BLVRB Il plasmide Double Nickase (m) consiste in una coppia di plasmidi ingegnerizzati per l'editing ad alta specificità del locus Blvrb nelle linee cellulari mouse. Ciascun plasmide esprime una nickasi Cas9 D10A e un sgRNA distinto che prende di mira filamenti di DNA opposti all'interno di Blvrb. Quando indirizzate verso siti adiacenti su filamenti di DNA opposti, le due nickasi generano tagli a filamento singolo sfalsati che insieme producono una rottura a doppio filamento sfalsata, richiedendo un'attività coordinata sul bersaglio da entrambe le guide. La rottura del DNA risultante viene risolta da vie di riparazione cellulare endogene, più comunemente attraverso la giunzione non omologa delle estremità (NHEJ), portando a inserzioni o delezioni che interrompono la funzione di Blvrb.
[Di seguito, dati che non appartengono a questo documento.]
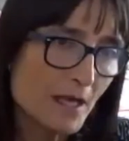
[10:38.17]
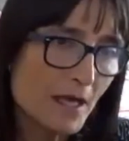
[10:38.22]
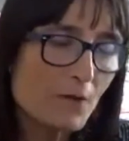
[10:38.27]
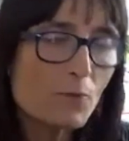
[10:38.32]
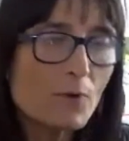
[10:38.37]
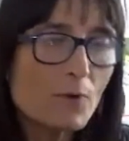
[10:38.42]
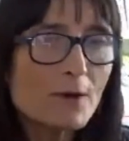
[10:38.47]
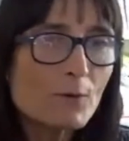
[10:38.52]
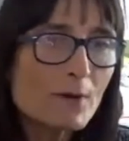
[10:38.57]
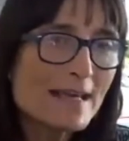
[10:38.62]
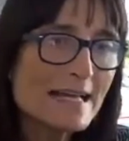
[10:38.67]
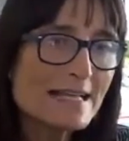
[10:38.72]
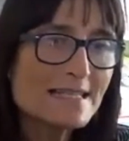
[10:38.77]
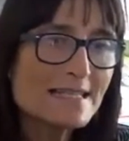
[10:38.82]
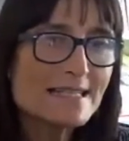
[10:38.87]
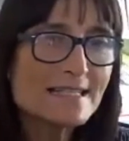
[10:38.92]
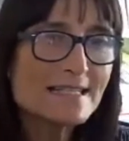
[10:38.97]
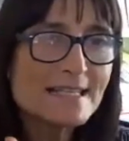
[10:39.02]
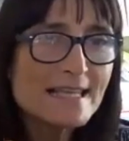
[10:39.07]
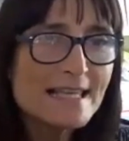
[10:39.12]
we can
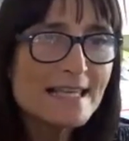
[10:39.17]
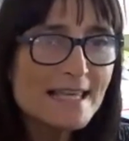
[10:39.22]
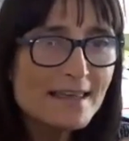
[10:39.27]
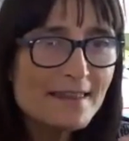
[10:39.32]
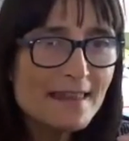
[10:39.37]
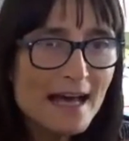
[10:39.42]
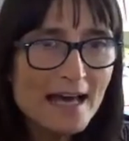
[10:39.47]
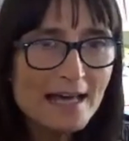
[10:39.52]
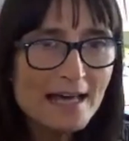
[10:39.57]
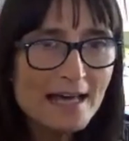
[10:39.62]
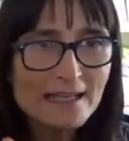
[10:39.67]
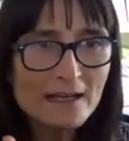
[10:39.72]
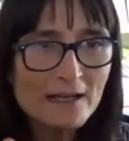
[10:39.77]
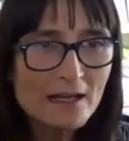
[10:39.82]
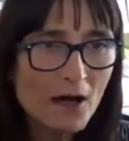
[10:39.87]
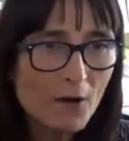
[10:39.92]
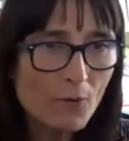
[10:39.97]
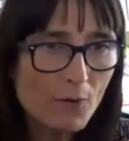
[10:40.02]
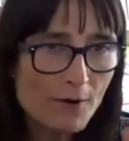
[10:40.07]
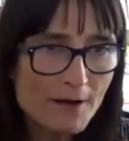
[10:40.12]
see that
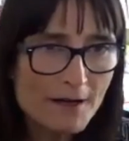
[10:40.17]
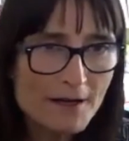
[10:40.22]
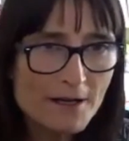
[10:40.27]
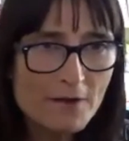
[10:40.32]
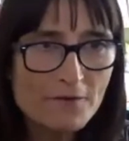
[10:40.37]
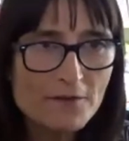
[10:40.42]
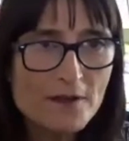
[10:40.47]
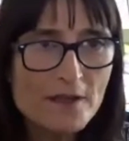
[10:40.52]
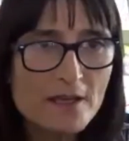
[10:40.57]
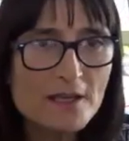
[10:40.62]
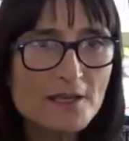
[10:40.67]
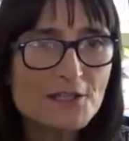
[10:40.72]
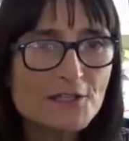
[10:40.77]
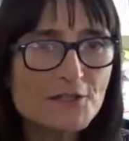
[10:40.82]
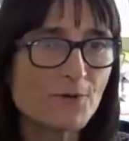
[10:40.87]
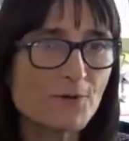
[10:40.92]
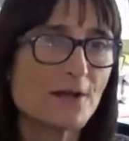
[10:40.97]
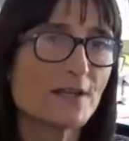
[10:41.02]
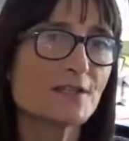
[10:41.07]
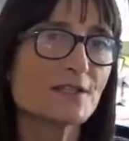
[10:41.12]
lowering of the
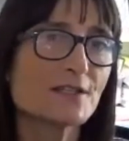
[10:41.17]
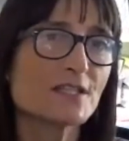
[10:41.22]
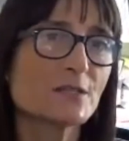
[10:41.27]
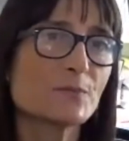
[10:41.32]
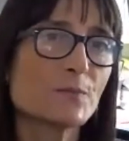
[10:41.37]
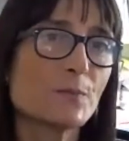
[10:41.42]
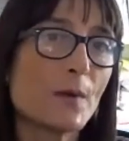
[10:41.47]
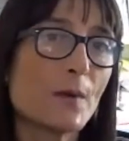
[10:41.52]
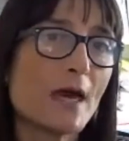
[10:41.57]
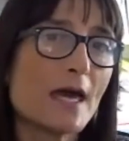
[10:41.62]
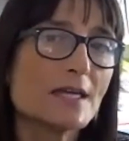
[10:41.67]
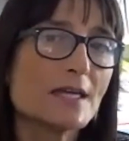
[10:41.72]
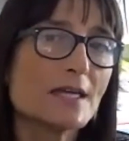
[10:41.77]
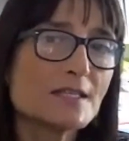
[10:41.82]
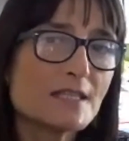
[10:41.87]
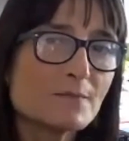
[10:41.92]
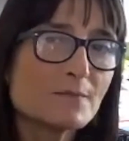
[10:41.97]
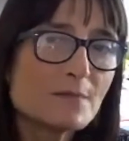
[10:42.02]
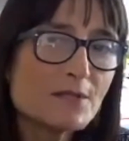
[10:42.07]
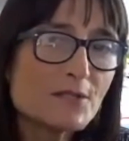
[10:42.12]
interest. But it
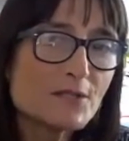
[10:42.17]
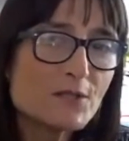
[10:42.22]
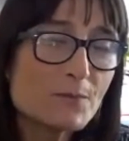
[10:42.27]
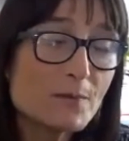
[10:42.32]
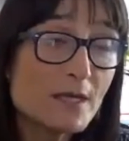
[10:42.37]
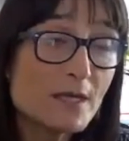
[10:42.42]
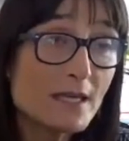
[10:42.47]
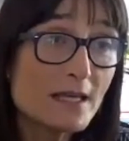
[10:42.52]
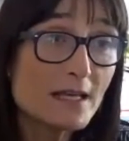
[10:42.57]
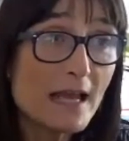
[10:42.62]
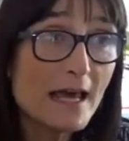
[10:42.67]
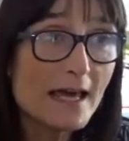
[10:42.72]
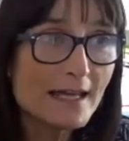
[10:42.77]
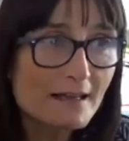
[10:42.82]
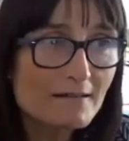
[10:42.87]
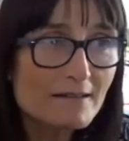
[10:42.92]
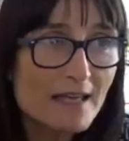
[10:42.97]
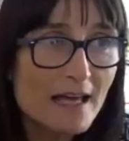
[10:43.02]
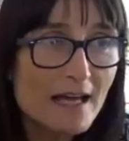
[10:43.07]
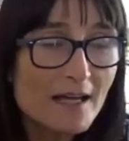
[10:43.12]
seems to me like
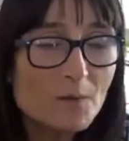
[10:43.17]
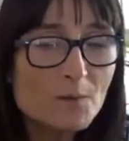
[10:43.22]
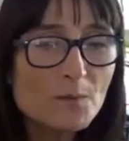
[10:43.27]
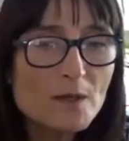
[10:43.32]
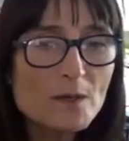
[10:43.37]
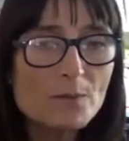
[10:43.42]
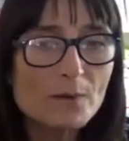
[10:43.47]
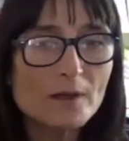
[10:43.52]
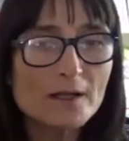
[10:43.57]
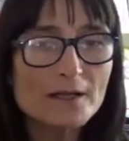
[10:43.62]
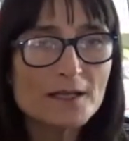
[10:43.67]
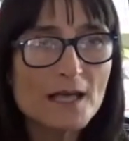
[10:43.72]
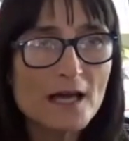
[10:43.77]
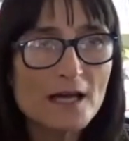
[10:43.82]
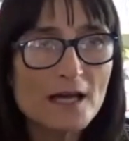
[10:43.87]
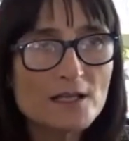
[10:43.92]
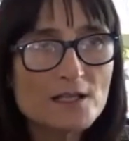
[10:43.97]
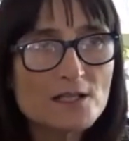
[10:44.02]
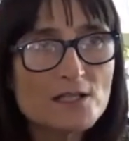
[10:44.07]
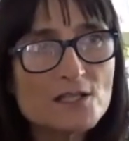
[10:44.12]
young people and
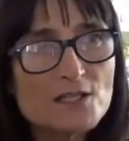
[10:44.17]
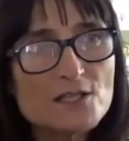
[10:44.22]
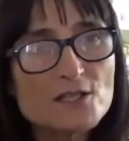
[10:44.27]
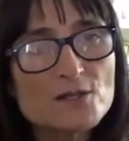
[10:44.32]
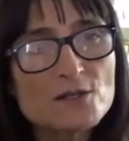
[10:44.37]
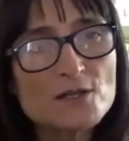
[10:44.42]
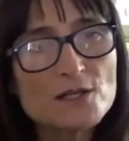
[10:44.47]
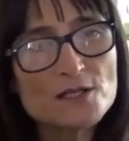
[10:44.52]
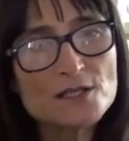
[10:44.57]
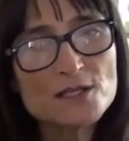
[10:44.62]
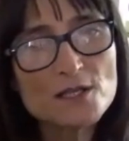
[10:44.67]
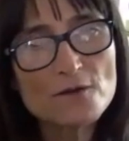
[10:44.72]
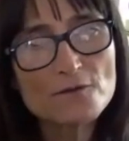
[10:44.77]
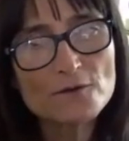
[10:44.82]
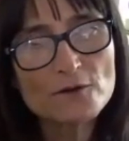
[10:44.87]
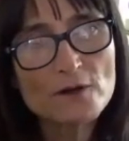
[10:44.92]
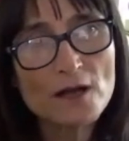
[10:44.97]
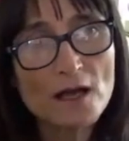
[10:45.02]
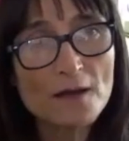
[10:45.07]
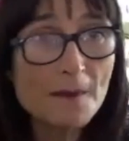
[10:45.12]
young students,
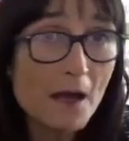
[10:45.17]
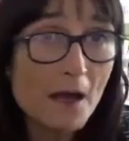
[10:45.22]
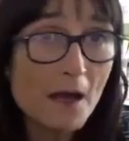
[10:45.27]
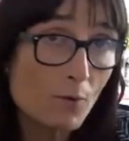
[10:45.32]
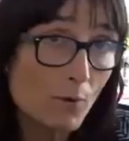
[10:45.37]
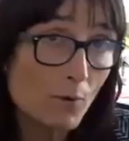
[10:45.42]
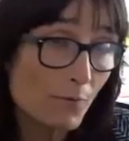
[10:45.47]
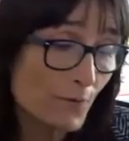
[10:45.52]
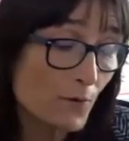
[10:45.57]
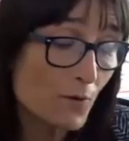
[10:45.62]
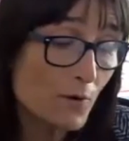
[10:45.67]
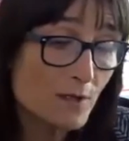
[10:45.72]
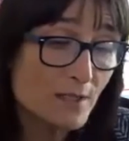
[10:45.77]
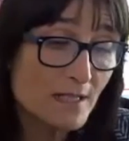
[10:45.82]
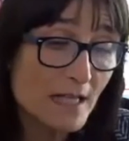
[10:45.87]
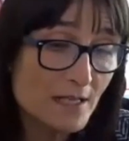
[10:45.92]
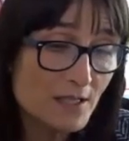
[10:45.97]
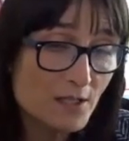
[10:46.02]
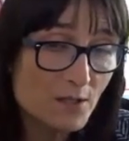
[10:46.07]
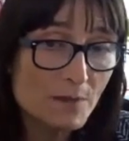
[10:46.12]
and that of course
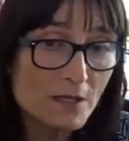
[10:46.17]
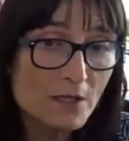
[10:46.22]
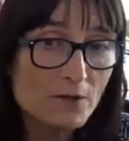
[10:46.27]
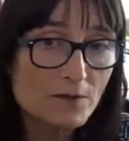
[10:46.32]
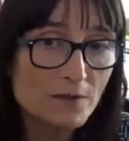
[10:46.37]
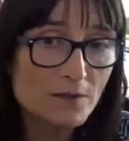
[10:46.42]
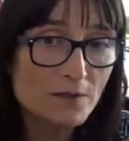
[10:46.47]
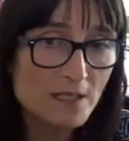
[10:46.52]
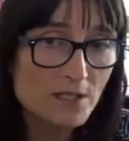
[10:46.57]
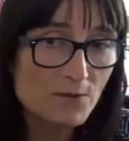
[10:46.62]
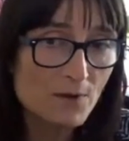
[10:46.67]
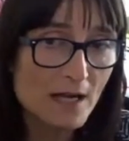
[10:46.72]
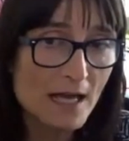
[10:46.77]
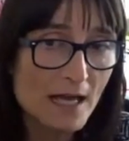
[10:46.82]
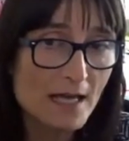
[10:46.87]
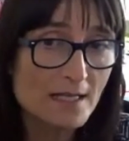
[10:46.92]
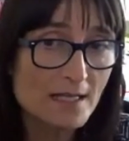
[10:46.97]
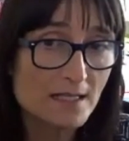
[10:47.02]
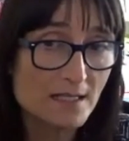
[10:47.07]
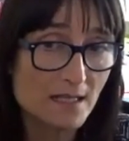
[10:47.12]
has to be
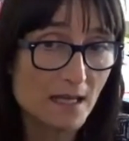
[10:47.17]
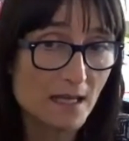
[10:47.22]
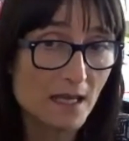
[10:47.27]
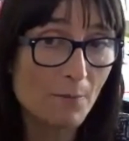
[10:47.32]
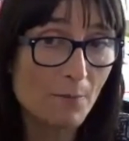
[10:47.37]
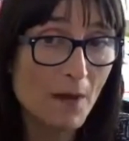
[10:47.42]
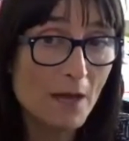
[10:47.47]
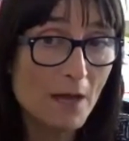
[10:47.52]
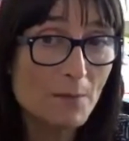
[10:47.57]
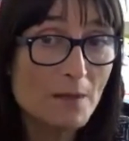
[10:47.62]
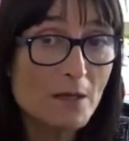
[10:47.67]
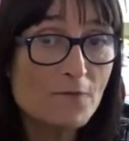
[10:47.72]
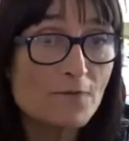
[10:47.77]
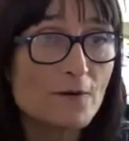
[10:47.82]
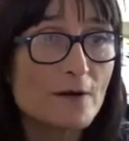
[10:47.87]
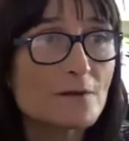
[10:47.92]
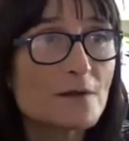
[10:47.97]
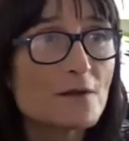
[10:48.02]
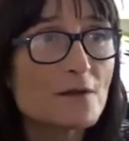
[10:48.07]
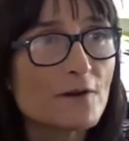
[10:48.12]
contextualized and might be
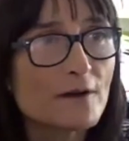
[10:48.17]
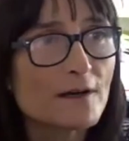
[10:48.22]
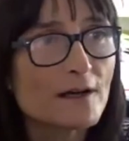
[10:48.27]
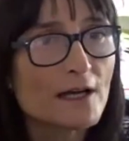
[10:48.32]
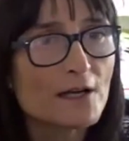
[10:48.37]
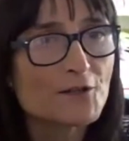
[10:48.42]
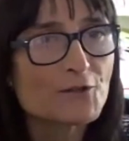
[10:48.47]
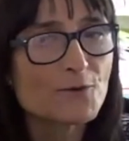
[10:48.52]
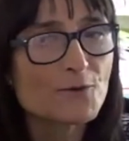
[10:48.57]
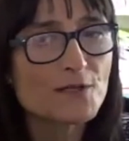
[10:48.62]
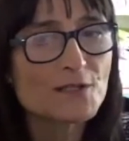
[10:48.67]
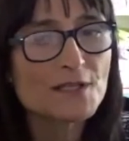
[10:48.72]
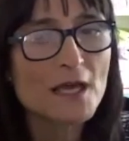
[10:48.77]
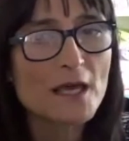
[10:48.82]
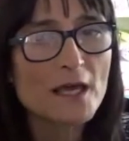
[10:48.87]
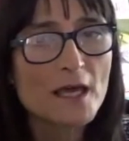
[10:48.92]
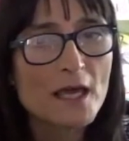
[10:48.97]
different in different countries.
Richiedendo il coinvolgimento di due sgRNA nel locus bersaglio, l'approccio a doppia nickasi migliora la specificità dell'editing e fornisce una strategia CRISPR complementare per applicazioni in cui è desiderato un controllo aggiuntivo sulla precisione del targeting.
Per supportare l'identificazione efficiente delle cellule modificate, un plasmide codifica la GFP per la visualizzazione fluorescente delle popolazioni trasfettate, mentre il plasmide di accompagnamento porta un gene di resistenza alla puromicina per la selezione antibiotica. Insieme, queste caratteristiche supportano l'arricchimento efficiente delle popolazioni co-trasfettate e semplificano la convalida dei cloni con Blvrb interrotto.
Solo per uso di ricerca. Non destinato a uso diagnostico o terapeutico.